Estudos com análise da produção escrita de surdos crianças e adultos mostram evidências que compõem aqui um complexo quadro de ideias e hipóteses sobre a representação do PB emergente nessa população. Nossas investigações, fundamentadas em pressupostos sociocognitivistas da Linguística Cognitivo-Funcional (BYBEE, 2016; GOLDBERG, 2006; 2019; TOMASELLO, 2003), têm indicado que o componente morfossintático acumula grande parte das divergências materializadas em textos desses aprendizes. Embora divergências no uso de L2 sejam esperadas, chama atenção a pouca diferença na reorganização do conhecimento linguístico que se espera mutável ao longo de anos de escolarização e de contato com o PB escrito.
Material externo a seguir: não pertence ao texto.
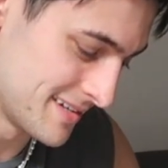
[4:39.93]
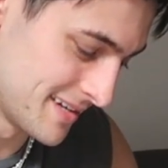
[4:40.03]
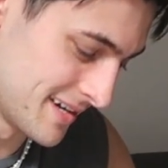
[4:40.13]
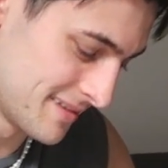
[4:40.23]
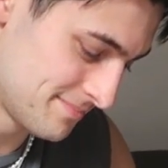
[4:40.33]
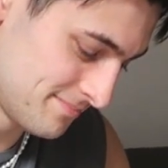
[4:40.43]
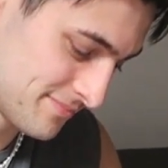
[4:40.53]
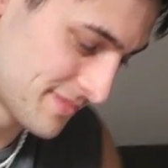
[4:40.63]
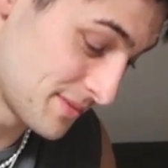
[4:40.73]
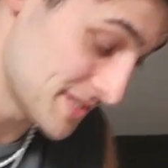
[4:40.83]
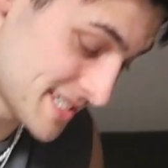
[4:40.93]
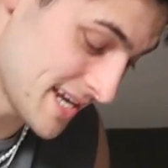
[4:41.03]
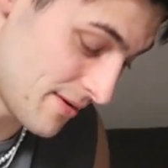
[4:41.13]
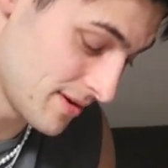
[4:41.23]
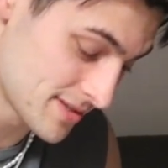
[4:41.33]
Yeah. We'll
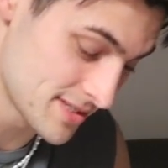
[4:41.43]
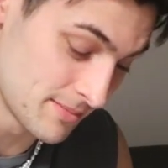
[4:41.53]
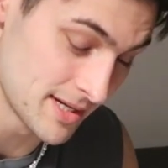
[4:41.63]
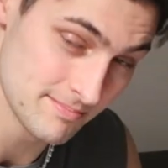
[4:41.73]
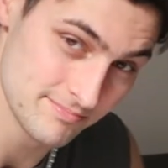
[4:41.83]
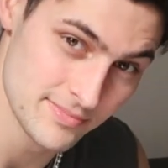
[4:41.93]
see how it looks on me.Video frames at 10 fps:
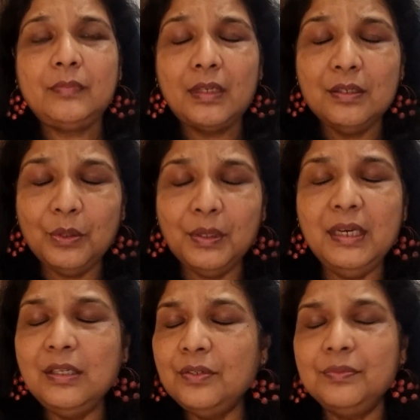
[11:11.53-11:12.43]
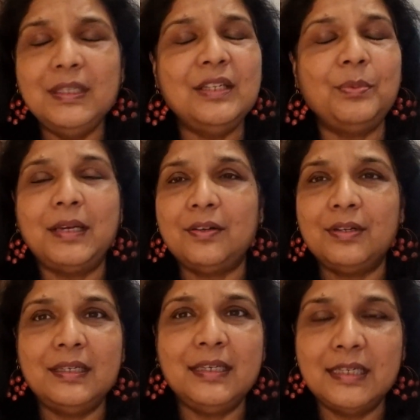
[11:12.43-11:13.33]
so each of these we can
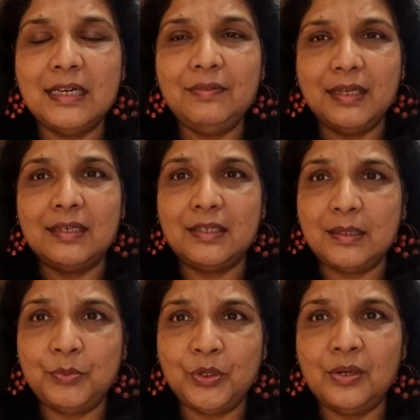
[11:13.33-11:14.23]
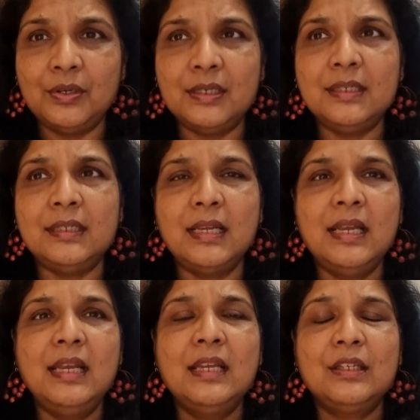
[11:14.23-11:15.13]
really delve there are subgenres
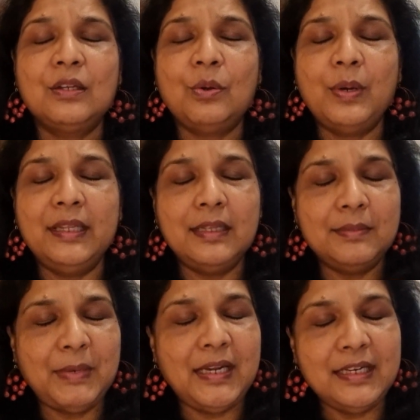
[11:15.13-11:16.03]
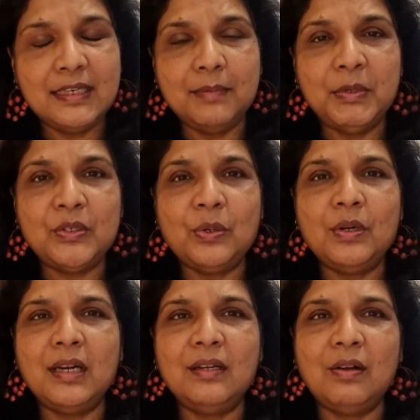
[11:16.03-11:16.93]
so in the, my next episode
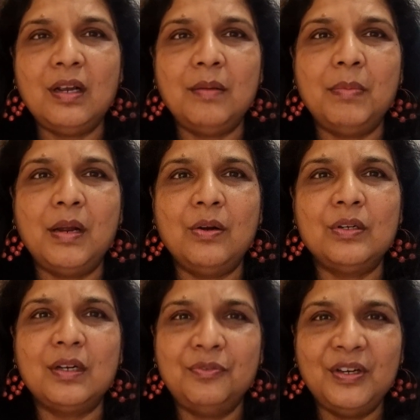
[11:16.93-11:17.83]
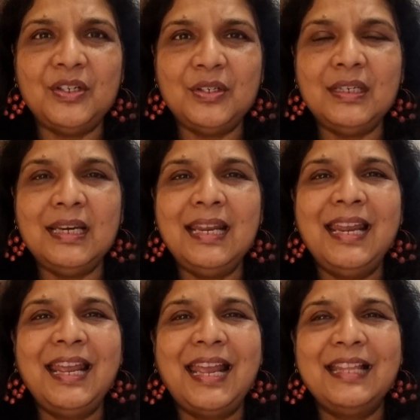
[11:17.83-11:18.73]
i'll talk about uh, fiction
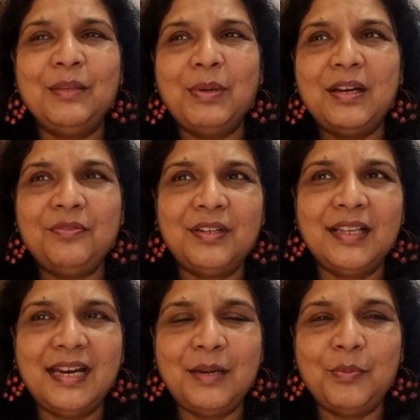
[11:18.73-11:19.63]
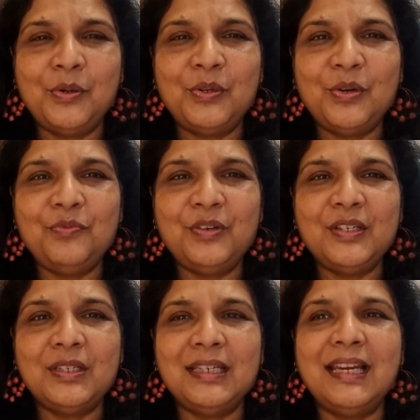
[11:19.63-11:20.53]
and the one after that about
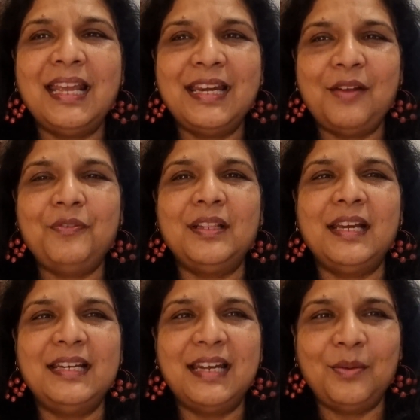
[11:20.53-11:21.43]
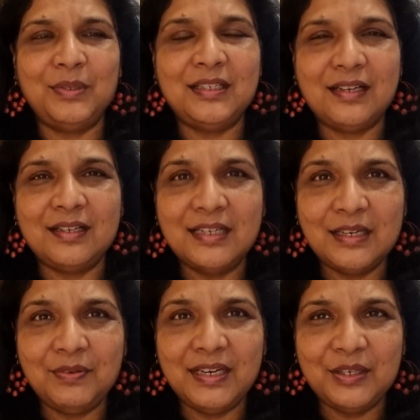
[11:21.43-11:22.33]
nonfiction. And after that, I will start
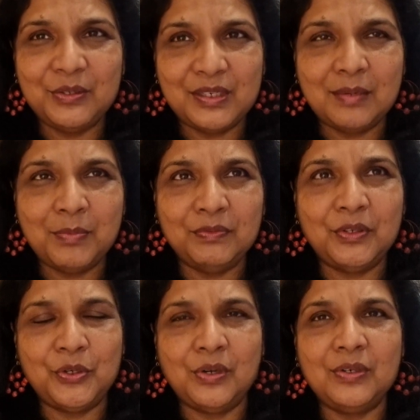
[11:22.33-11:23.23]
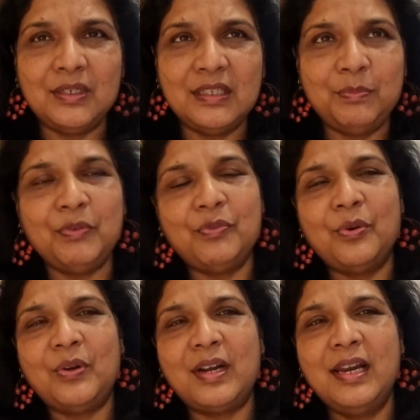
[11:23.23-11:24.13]
delving into some of the genres
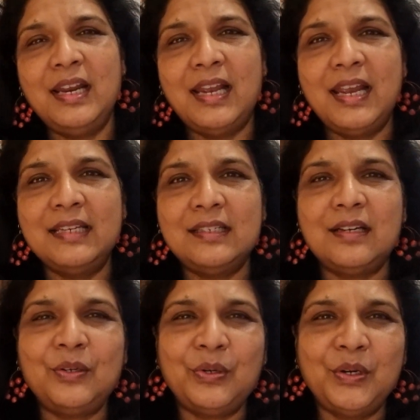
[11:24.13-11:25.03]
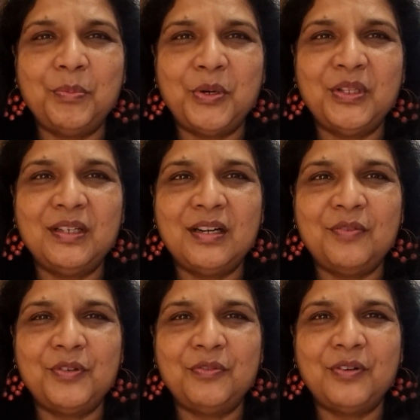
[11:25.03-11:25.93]
before I start talking about the
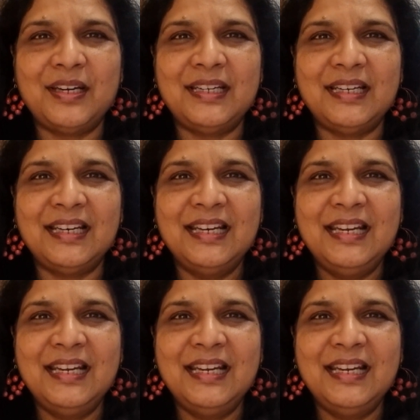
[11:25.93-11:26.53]
craft of writing.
As investigações centradas na produção têm recebido maior atenção dos estudos nas áreas da linguística e da educação de surdos. A habilidade de leitura, no entanto, não parece receber a mesma atenção. Questão que se levanta é se a atividade leitora também seria comprometida pelas divergentes combinações de itens lexicais e gramaticais, que parecem integrar o conhecimento linguístico desses aprendizes, a julgar por seus textos produzidos com muitas divergências morfossintáticas que comprometem os sentidos. O objetivo deste artigo é oferecer evidências sobre o desenvolvimento linguístico de aprendizes surdos universitários, que permitam caracterizar a representação cognitiva de construções nominais. Como resultado da análise de dois instrumentos em formato de Cloze adaptado, aplicados a 24 participantes, este artigo apresenta uma tipologia de esquemas nominais que parece integrar um sistema de competidores (SOARES, 2018). Esperamos que nossos resultados possam contribuir para uma didática aquisicional para surdos, com melhor aproveitamento do input escrito.